§ **Work to be completed**
What is needed here is each entry reproduced exactly, without its pictures.

### Data provided ###

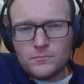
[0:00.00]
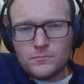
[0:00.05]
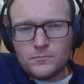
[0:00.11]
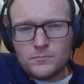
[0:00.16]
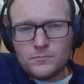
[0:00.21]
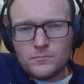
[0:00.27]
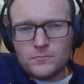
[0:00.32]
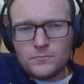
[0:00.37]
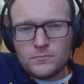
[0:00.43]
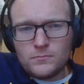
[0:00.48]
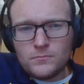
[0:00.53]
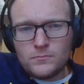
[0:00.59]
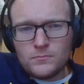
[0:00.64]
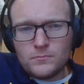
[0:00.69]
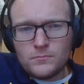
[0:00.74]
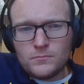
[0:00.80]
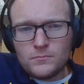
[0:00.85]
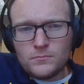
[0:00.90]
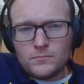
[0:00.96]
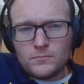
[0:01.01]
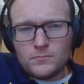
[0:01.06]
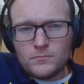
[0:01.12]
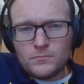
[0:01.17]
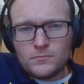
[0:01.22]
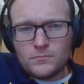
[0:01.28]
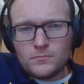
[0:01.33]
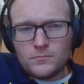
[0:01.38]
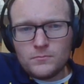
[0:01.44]

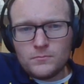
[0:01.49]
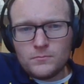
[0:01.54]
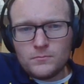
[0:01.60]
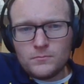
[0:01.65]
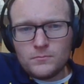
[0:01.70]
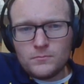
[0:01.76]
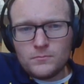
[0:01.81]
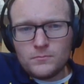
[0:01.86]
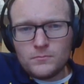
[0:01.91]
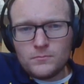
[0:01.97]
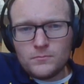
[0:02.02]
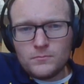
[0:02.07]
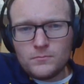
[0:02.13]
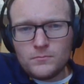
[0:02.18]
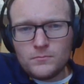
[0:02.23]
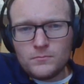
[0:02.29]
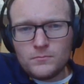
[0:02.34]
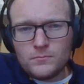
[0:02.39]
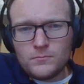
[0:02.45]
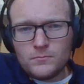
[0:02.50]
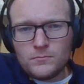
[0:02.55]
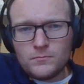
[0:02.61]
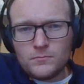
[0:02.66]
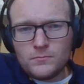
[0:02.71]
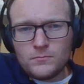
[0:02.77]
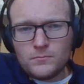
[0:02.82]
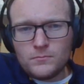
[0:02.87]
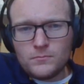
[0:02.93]

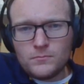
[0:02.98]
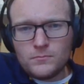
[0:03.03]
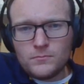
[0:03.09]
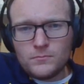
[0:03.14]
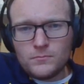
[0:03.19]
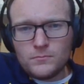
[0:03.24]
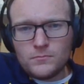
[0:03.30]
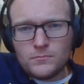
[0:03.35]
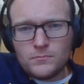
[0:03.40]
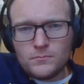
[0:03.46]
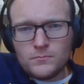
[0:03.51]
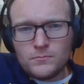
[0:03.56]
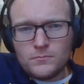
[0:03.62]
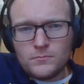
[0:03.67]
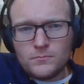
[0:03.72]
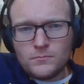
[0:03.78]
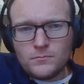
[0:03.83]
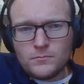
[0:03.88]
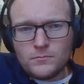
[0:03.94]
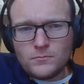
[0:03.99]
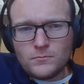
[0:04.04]
(not speaking)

###

§ **Solution to the exercise**
[0:00.00]
[0:00.05]
[0:00.11]
[0:00.16]
[0:00.21]
[0:00.27]
[0:00.32]
[0:00.37]
[0:00.43]
[0:00.48]
[0:00.53]
[0:00.59]
[0:00.64]
[0:00.69]
[0:00.74]
[0:00.80]
[0:00.85]
[0:00.90]
[0:00.96]
[0:01.01]
[0:01.06]
[0:01.12]
[0:01.17]
[0:01.22]
[0:01.28]
[0:01.33]
[0:01.38]
[0:01.44]

[0:01.49]
[0:01.54]
[0:01.60]
[0:01.65]
[0:01.70]
[0:01.76]
[0:01.81]
[0:01.86]
[0:01.91]
[0:01.97]
[0:02.02]
[0:02.07]
[0:02.13]
[0:02.18]
[0:02.23]
[0:02.29]
[0:02.34]
[0:02.39]
[0:02.45]
[0:02.50]
[0:02.55]
[0:02.61]
[0:02.66]
[0:02.71]
[0:02.77]
[0:02.82]
[0:02.87]
[0:02.93]

[0:02.98]
[0:03.03]
[0:03.09]
[0:03.14]
[0:03.19]
[0:03.24]
[0:03.30]
[0:03.35]
[0:03.40]
[0:03.46]
[0:03.51]
[0:03.56]
[0:03.62]
[0:03.67]
[0:03.72]
[0:03.78]
[0:03.83]
[0:03.88]
[0:03.94]
[0:03.99]
[0:04.04]
(not speaking)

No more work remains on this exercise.